Un artefacto explosivo colocado en una motocicleta, y que fue detonado por control remoto frente a la oficina Hajj, causó la muerte del director del centro así como otras dos personas heridas.
(Martí Noticias, D. Molineaux) - La proliferación de los ataques terroristas en el Afganistán ha provocado un intenso debate acerca de si las fuerzas de los talibanes han aumentado y si Estados Unidos y sus aliados occidentales se ven en una situación más débil que en los años anteriores.
Varios analistas señalan que la nueva situación no refleja un cambio sustancial en la correlación de las fuerzas en lucha, sino que es ante todo consecuencia de la nueva estrategia militar estadounidense en esta república.

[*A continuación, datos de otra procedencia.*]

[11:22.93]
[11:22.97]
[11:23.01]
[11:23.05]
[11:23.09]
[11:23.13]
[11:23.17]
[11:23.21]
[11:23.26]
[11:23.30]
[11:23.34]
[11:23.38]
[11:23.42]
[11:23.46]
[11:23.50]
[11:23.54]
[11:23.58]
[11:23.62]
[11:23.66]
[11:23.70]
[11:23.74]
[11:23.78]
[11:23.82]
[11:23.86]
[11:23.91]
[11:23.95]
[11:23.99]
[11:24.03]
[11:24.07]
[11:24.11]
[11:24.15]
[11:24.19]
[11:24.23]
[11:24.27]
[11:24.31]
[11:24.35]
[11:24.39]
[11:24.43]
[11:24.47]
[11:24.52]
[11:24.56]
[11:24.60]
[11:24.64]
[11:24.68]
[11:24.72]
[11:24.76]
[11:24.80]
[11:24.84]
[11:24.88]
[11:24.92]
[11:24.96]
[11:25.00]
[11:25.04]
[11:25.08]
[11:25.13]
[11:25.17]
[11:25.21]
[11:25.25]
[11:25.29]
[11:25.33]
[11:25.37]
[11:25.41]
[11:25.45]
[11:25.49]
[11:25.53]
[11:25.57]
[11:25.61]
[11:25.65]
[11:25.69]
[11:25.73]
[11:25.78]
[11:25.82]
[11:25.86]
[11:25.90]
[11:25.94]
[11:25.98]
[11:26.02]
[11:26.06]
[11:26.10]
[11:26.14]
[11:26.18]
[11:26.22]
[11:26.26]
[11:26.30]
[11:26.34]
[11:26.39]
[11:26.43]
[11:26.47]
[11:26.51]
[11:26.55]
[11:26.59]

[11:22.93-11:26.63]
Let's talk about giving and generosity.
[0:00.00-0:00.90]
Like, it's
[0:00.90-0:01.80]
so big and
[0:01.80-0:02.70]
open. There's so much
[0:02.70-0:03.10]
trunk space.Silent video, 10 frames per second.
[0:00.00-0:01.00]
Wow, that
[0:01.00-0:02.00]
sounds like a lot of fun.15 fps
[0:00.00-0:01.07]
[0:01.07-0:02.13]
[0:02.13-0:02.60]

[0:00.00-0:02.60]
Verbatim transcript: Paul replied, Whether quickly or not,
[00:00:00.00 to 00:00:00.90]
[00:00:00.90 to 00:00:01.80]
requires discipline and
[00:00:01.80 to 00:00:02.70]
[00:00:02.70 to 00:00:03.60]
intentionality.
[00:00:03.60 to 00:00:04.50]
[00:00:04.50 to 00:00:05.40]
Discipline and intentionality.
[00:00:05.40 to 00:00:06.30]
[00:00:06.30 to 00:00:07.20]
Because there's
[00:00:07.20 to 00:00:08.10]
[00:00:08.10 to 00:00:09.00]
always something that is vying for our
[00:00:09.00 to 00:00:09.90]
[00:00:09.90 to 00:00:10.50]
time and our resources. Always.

Según esta teoría, el alto mando militar norteamericano aplica la lógica de su superioridad en cualquier confrontación abierta y concentra sus fuerzas y sus ataques en unos cuantos puntos estratégicos a lo largo de la frontera afgano pakistaní.
Hay razones logísticas y tácticas para elegir el campo de operaciones. Logísticas, porque el grueso de las tropas norteamericanas se halla en el este del Afganistán y tácticas, porque el grueso de los suministros para los guerrilleros viene desde el Pakistán, donde las tribus patchunes, que habitan a ambos lados de la frontera, han sido siempre aliados de sus hermanos afganos.
Esta estrategia tiene una parte negativa y es que sus fuerzas en el resto del país se ven debilitadas a causa de la concentración en el este del Afganistán y esto deja con poca protección a las bases militares de los países aliados, que disponen de pocos recursos y no tienen tiempo para esperar la llegada de la ayuda militar norteamericana.
Es algo que los talibanes saben y utilizan cuando lanza, simultáneamente, diversos ataques de breve duración contra las instalaciones militares occidentales más aisladas y peor abastecidas, en un planteamiento típico de la estrategia guerrillero ante un enemigo que hoy sigue siendo tan superior como al principio de esta guerra.